Accepting the inevitability of making mistakes was challenging at first, but one experience this summer put this idea in perspective. During a talk presented by a guest lecturer, one of my colleagues leaned over and whispered to me, “I wonder how many experiments that person had to do in order to produce that high quality of a picture?” I was originally struck by the possibility that there were problems producing that image as I had just accepted it as a successful experiment, but then I thought back to my many attempts to learn an advanced technique or the difficulties some other members of my lab were having producing a different kind of high-quality image, and I realized that there are often many failed experiments before a reasonable result is reached.
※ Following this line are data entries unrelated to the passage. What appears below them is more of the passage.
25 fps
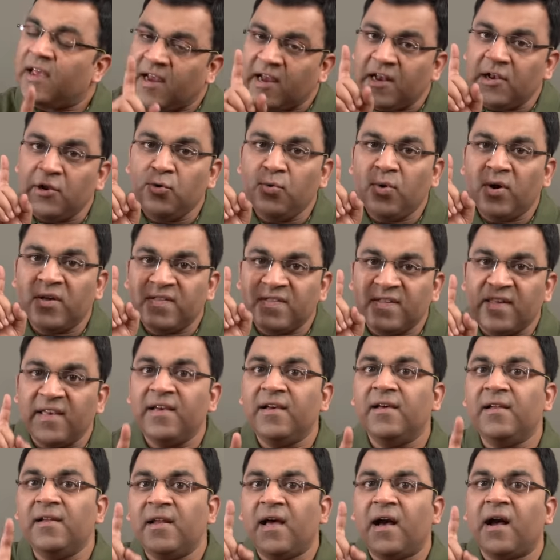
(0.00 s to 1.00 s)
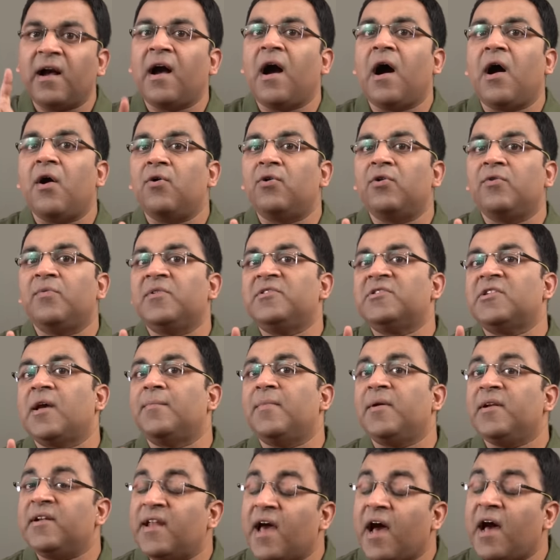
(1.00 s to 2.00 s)
into a single account, which can
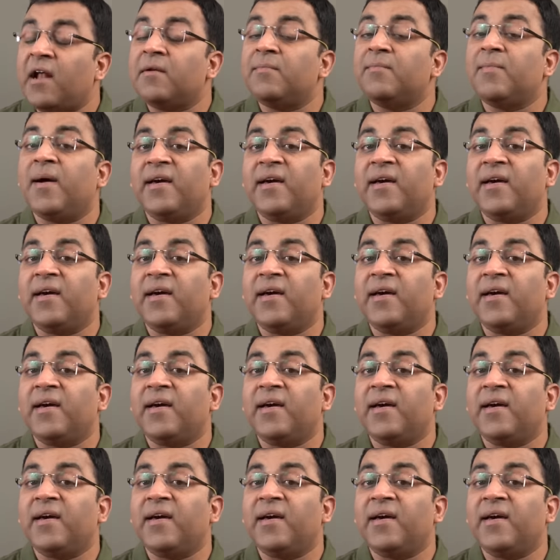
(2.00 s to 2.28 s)
be done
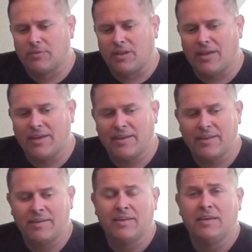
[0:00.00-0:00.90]
with
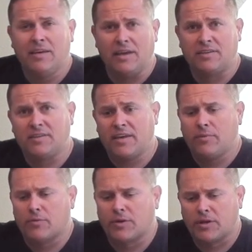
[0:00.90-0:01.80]
Align, and
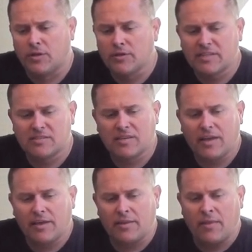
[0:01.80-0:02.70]
today we're going to look
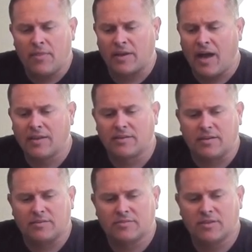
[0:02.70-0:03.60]
inside the
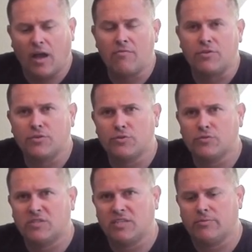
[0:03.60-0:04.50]
contents of the
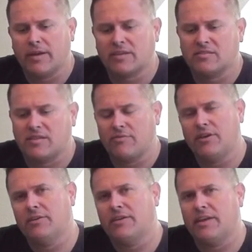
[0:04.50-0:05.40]
new Trex
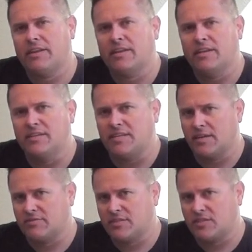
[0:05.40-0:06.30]
700N
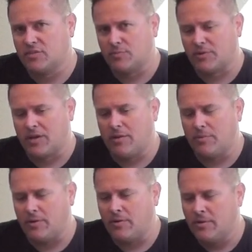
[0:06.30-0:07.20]
DFC Super
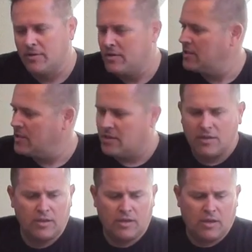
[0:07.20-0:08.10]
Combo.
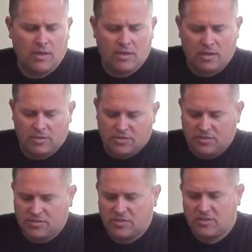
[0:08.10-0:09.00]
As you
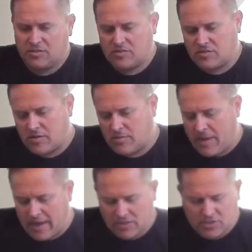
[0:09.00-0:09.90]
can see, this is the
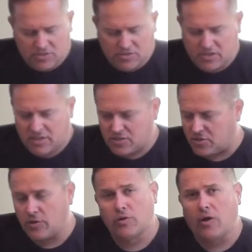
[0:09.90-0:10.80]
package that you'll see at
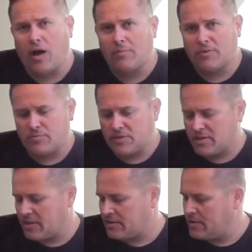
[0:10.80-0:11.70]
your local hobby
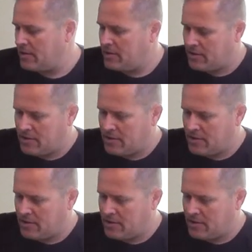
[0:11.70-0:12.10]
retailer,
This may seem daunting, but as my mentor explained, “If you design an experiment properly, a negative result will tell you as much as a positive result,” which means you rarely actually fail. For example, if the question asked was whether or not stimulation of a nerve produced a specific signal when it was already known that something else downstream happened in another location as a result of that stimulation. If the nerve did respond to the stimulation that would support the idea that the downstream effect was induced by a neural message. If the nerve did not respond this would suggest that the downstream effect was set off by some other signaling process. Both results would give the researcher information to work with.
The incredible insight of my mentor and his willingness to explain that concept to me reflects the culture that I found compelling about my time at the Feinstein Institutes. It solidified my desire to go into the biological research field and it opened my eyes to the varied and intricate ways questions are being asked and problems that are being addressed. My time this summer has inspired me to pursue undergraduate research on campus at Williams and has exposed me to the ways academic research discoveries are brought to the market in order to help real people. I would like to express once again my greatest thanks to the Class of 1972 and the ’68 Center for Career Exploration who helped make this experience possible.